Input:
• • •

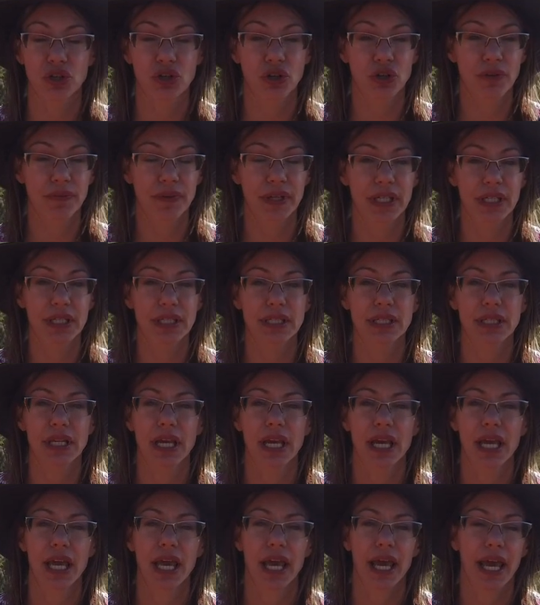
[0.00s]
nervous
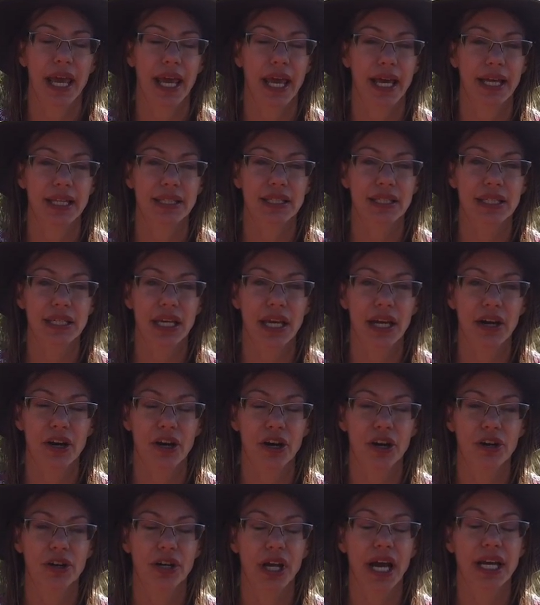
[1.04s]
and
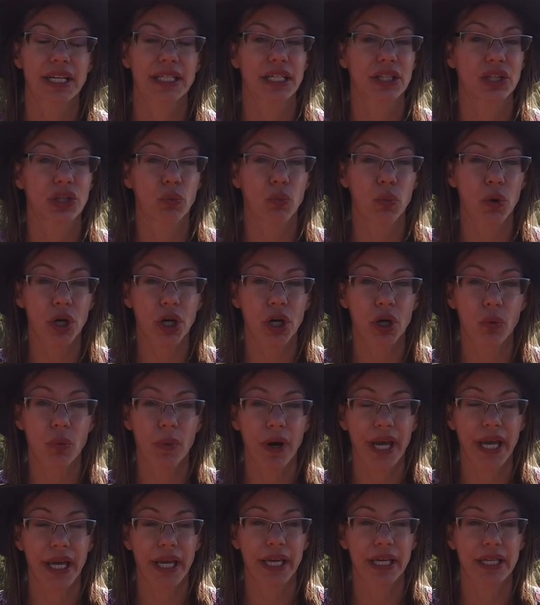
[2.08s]
scared. I did the
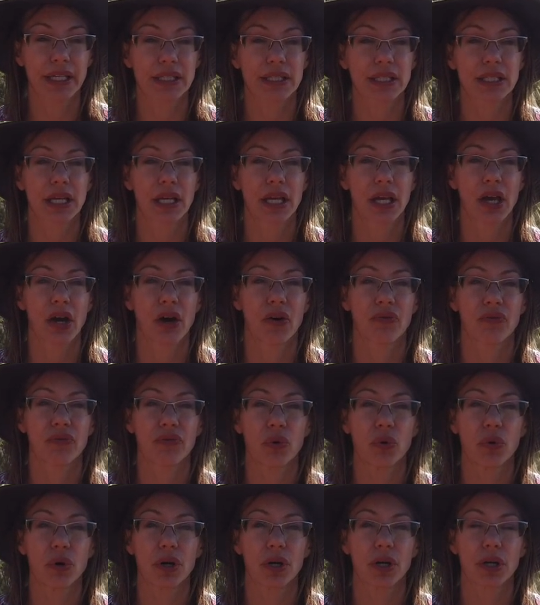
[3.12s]
workaways
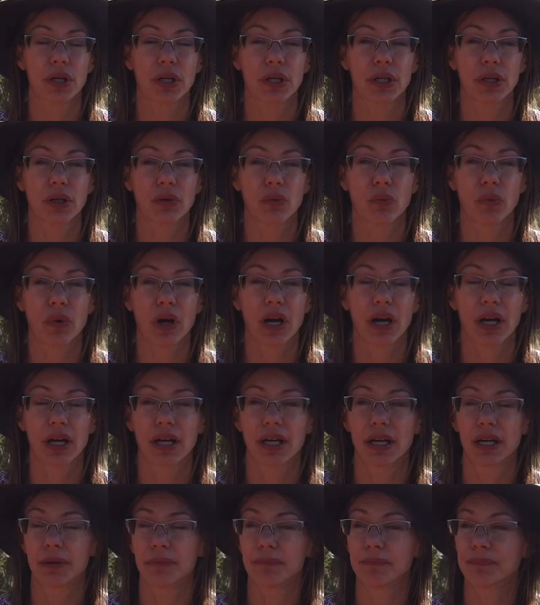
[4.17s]
for
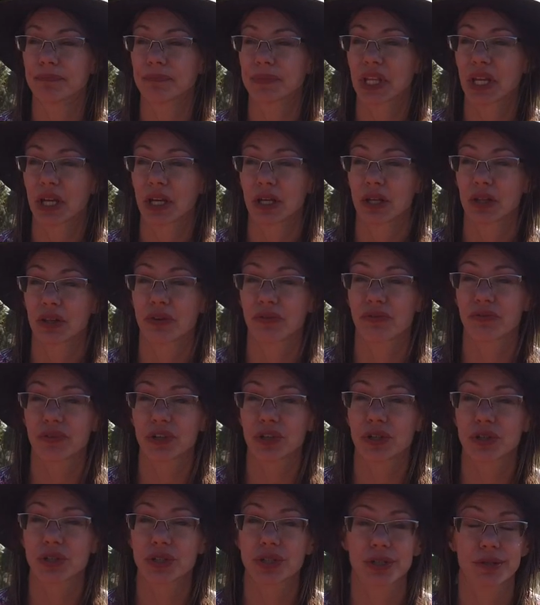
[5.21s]
the
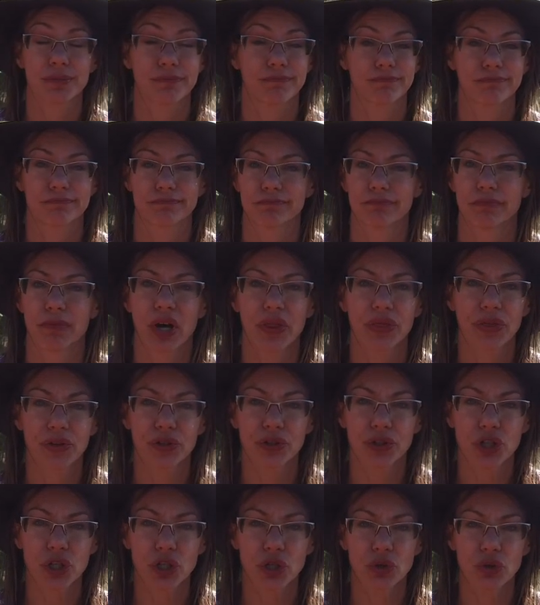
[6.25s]
first month
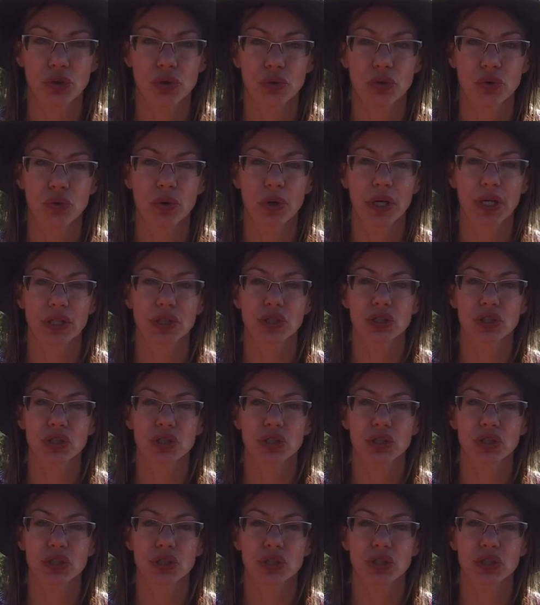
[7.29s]
or two,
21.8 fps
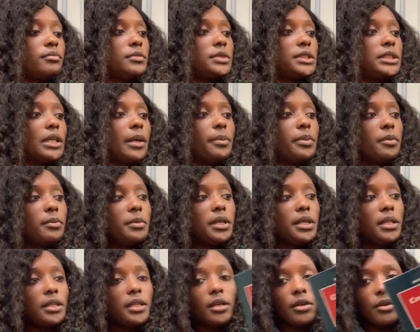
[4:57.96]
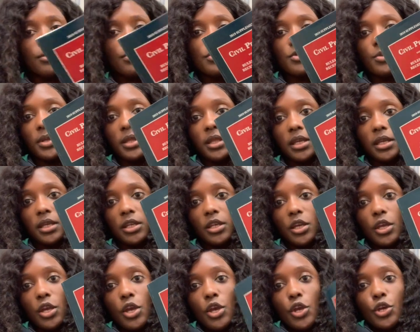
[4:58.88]
supplement that goes with
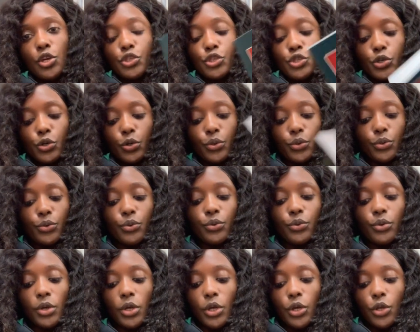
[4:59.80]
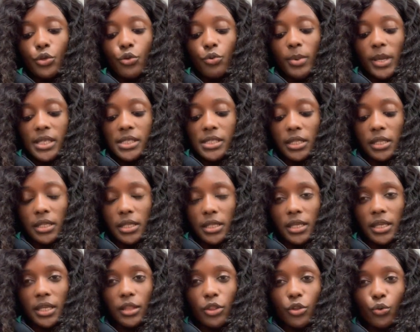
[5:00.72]
it. So you basically
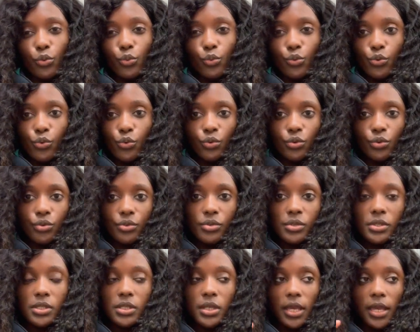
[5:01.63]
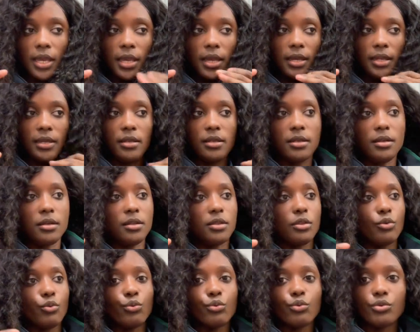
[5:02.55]
get the rules, and
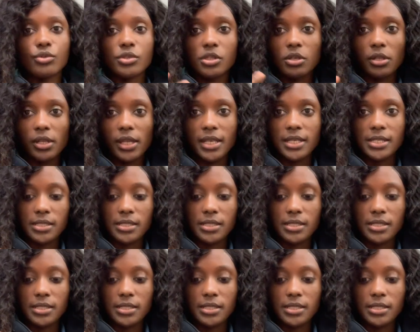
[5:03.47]
the rules are like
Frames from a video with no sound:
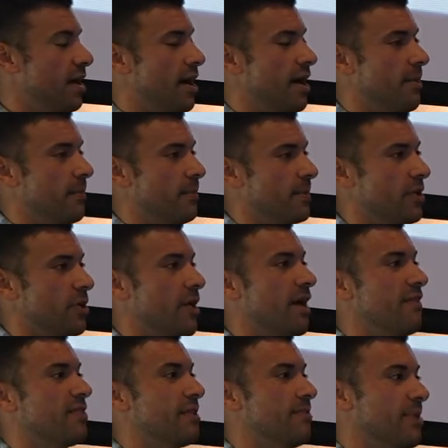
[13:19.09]

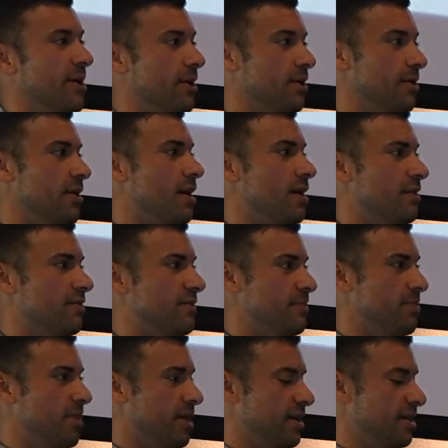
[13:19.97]
I've compared a lot
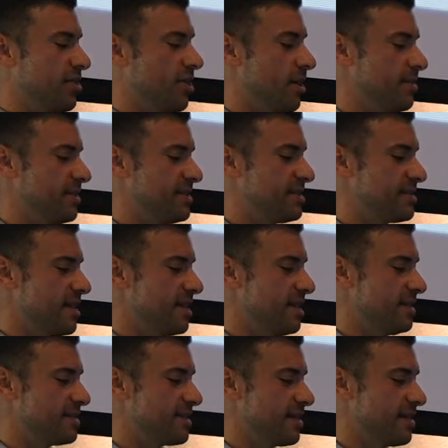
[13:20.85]
of embodied carbon
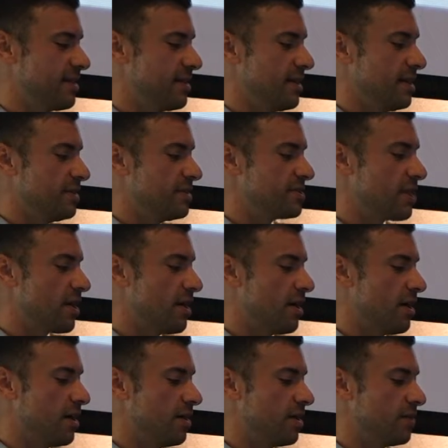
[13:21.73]
studies and
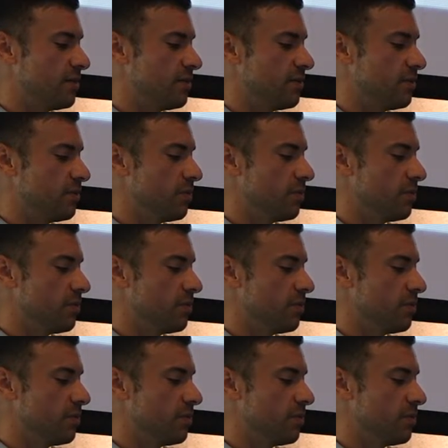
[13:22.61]
saw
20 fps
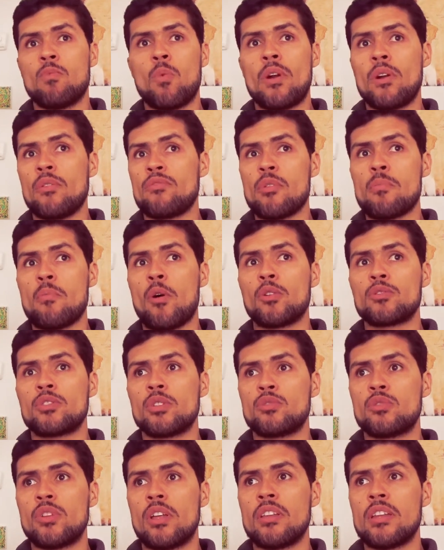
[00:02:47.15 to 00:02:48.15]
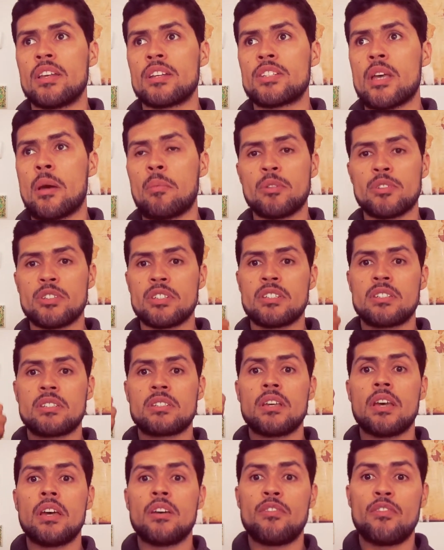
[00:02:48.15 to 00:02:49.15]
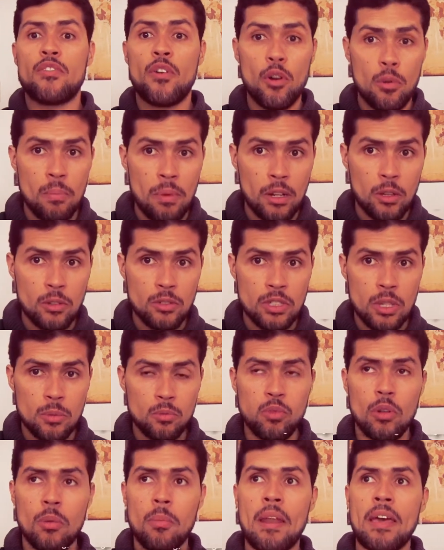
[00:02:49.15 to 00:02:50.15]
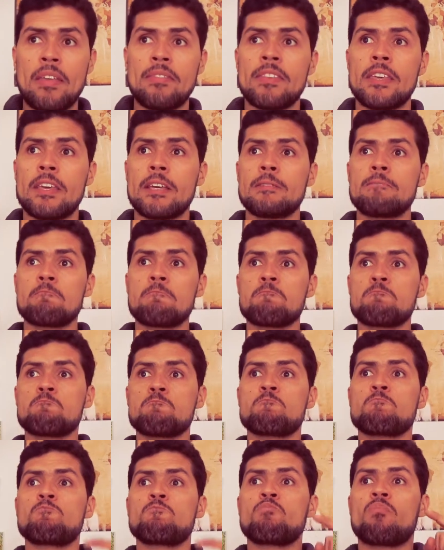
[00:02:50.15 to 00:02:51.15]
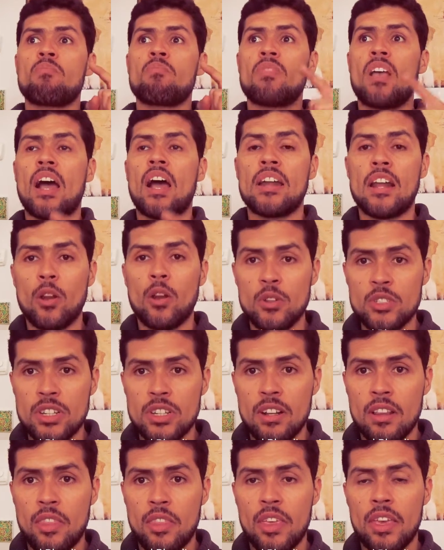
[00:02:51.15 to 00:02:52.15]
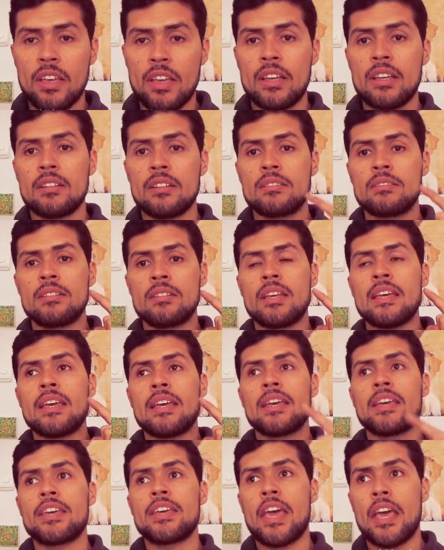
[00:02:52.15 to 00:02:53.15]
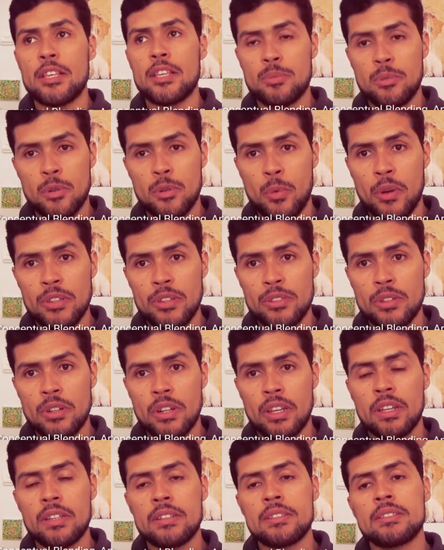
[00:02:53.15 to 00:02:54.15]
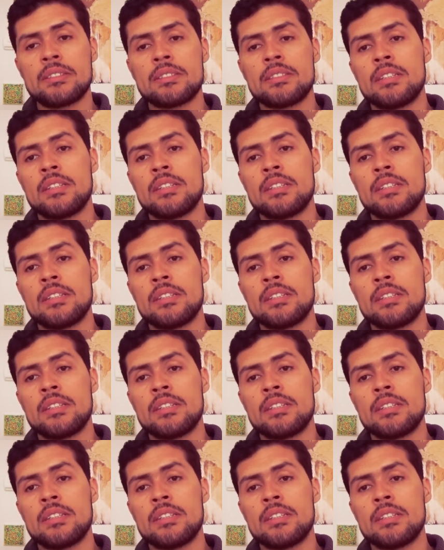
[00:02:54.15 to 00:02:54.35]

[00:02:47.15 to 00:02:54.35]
One of the most outstanding examples is formal conceptual blending, analogical thinking, case-based reasoning,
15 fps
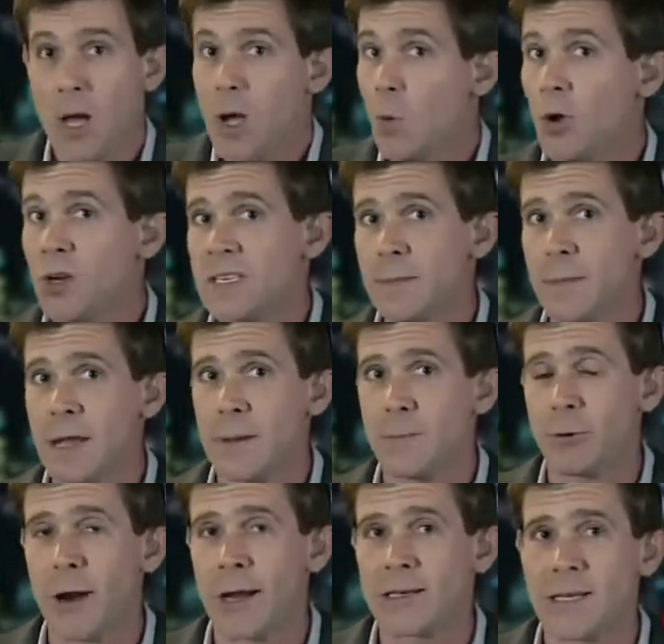What does it mean in
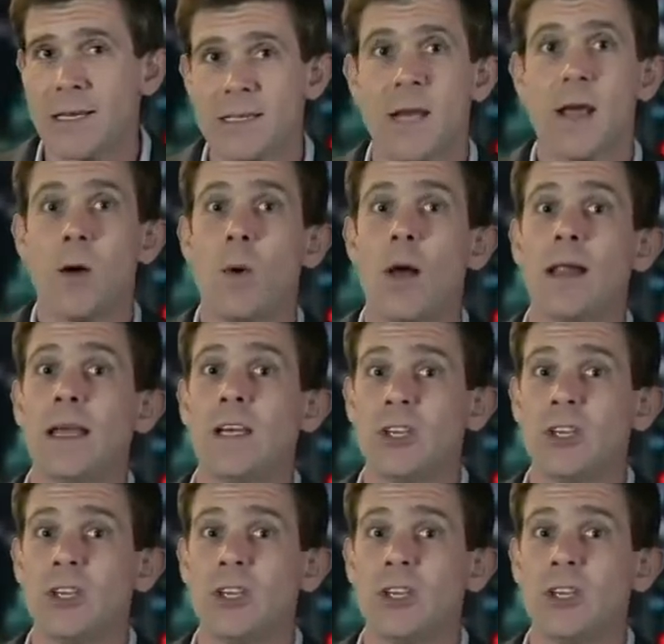practice? Well, it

• • •

About this exercise:
Return each line above word for word. Skip the pictures.

Final answer:
[0.00s]
nervous
[1.04s]
and
[2.08s]
scared. I did the
[3.12s]
workaways
[4.17s]
for
[5.21s]
the
[6.25s]
first month
[7.29s]
or two,
21.8 fps
[4:57.96]
[4:58.88]
supplement that goes with
[4:59.80]
[5:00.72]
it. So you basically
[5:01.63]
[5:02.55]
get the rules, and
[5:03.47]
the rules are like
Frames from a video with no sound:
[13:19.09]

[13:19.97]
I've compared a lot
[13:20.85]
of embodied carbon
[13:21.73]
studies and
[13:22.61]
saw
20 fps
[00:02:47.15 to 00:02:48.15]
[00:02:48.15 to 00:02:49.15]
[00:02:49.15 to 00:02:50.15]
[00:02:50.15 to 00:02:51.15]
[00:02:51.15 to 00:02:52.15]
[00:02:52.15 to 00:02:53.15]
[00:02:53.15 to 00:02:54.15]
[00:02:54.15 to 00:02:54.35]

[00:02:47.15 to 00:02:54.35]
One of the most outstanding examples is formal conceptual blending, analogical thinking, case-based reasoning,
15 fps
What does it mean in
practice? Well, it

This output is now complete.